The Dean of the University of Maine School of Law in the United States, Peter Pitegoff, has asserted that Liberian Nobel Laureate Leymah Roberta Gbowee is a dynamic world leader. The U.S. law school dean's appraisal of the Nobel Laureate comes at the heels of an invitation from the University of Maine School of Law extended Madam Gbowee to address the University's second annual Justice for women Lecture in March this year.
Listen to the U.S. law school dean: "Leymah Gbowee is a dynamic world leader and inspiring speaker." In 2011, Madam Gbowee emerged joint Nobel Peace Prize winner with fellow Liberian, President Ellen Johnson-Sirleaf and Yemeni Peace activist, Tawakkul Karman, for what the Norwegian Nobel Committee called an honor "for their nonviolent struggle for the safety of women and for women's rights to full participation in peace-building work."
She was instrumental in the formation of the Liberian Mass Action for Peace, an alliance of Christian and Muslim women, in public protest during Liberia's tumultuous times. She served as the group's leader during the war days in her native land-Liberia. Currently, through her organization, the Women Peace and Security Network Africa, the Nobel Laureate trains and empowers women in Africa to bring peace to their own countries.
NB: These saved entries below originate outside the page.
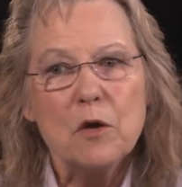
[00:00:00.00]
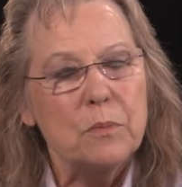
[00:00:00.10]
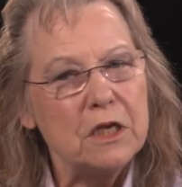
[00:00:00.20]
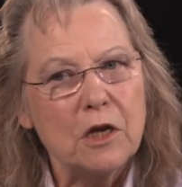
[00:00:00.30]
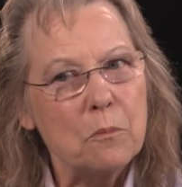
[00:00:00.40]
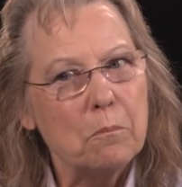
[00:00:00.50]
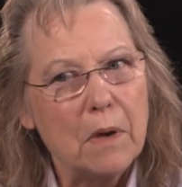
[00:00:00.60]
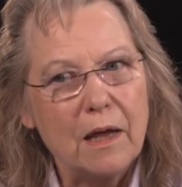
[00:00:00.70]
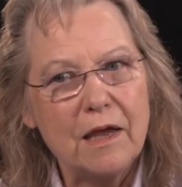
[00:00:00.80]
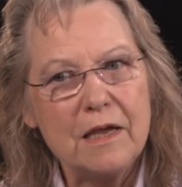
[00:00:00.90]
But you know,
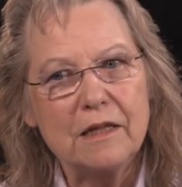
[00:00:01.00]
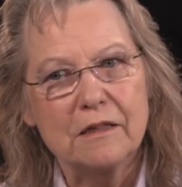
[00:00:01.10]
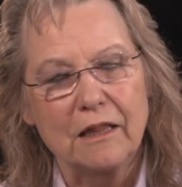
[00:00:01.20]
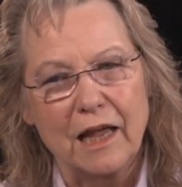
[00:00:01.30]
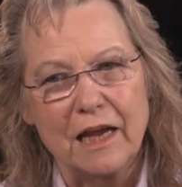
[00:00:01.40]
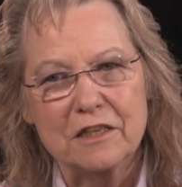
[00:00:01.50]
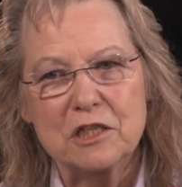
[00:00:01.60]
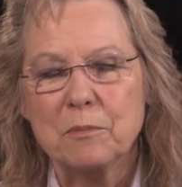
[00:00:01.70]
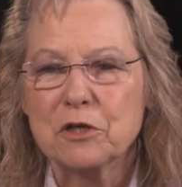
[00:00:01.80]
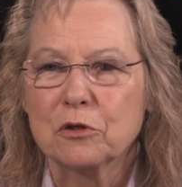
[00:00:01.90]
my class,
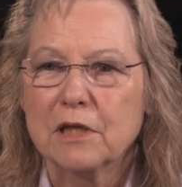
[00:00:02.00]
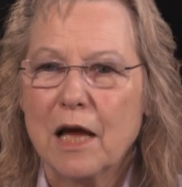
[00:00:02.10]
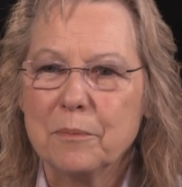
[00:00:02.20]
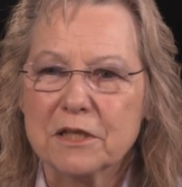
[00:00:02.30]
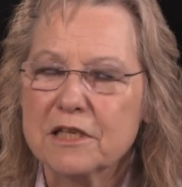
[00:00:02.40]
Special Topics,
Madam Gbowee is Forbes' reigning youngest powerful woman in Africa, according to Forbes' second-annual list of "the 20 youngest power women in Africa." She is a recipient of multiple awards including the Blue Ribbon Peace Award from Harvard University's John F. Kennedy School, Gruber Prize for Women's Rights, the John F. Kennedy Profile in Courage Award, the Medal for Justice from New York's John Jay College of Criminal Justice, and the Women's News Leaders For the 21st Century Award.
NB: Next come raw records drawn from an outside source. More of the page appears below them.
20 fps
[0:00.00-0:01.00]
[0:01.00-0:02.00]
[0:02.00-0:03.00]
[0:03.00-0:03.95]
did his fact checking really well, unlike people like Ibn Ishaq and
In a statement issued early this month, Dean Pitegoff went on to say that Laureate Gbowee's life work and values fit well with the University of Maine School of Law goals for the Justice for Women Lecture Series, adding that they were honored to welcome Madam Gbowee to Maine.
The Justice for Women Lecture series is an endowed program that brings speakers to Maine each year to discuss good work and strategies to benefit women and girls, in the developing world and in Maine. The inaugural Justice for Women Lecture was delivered in March 2012 by Her Honor Unity Dow, the first woman judge to ever serve on Botswana's High Court bench.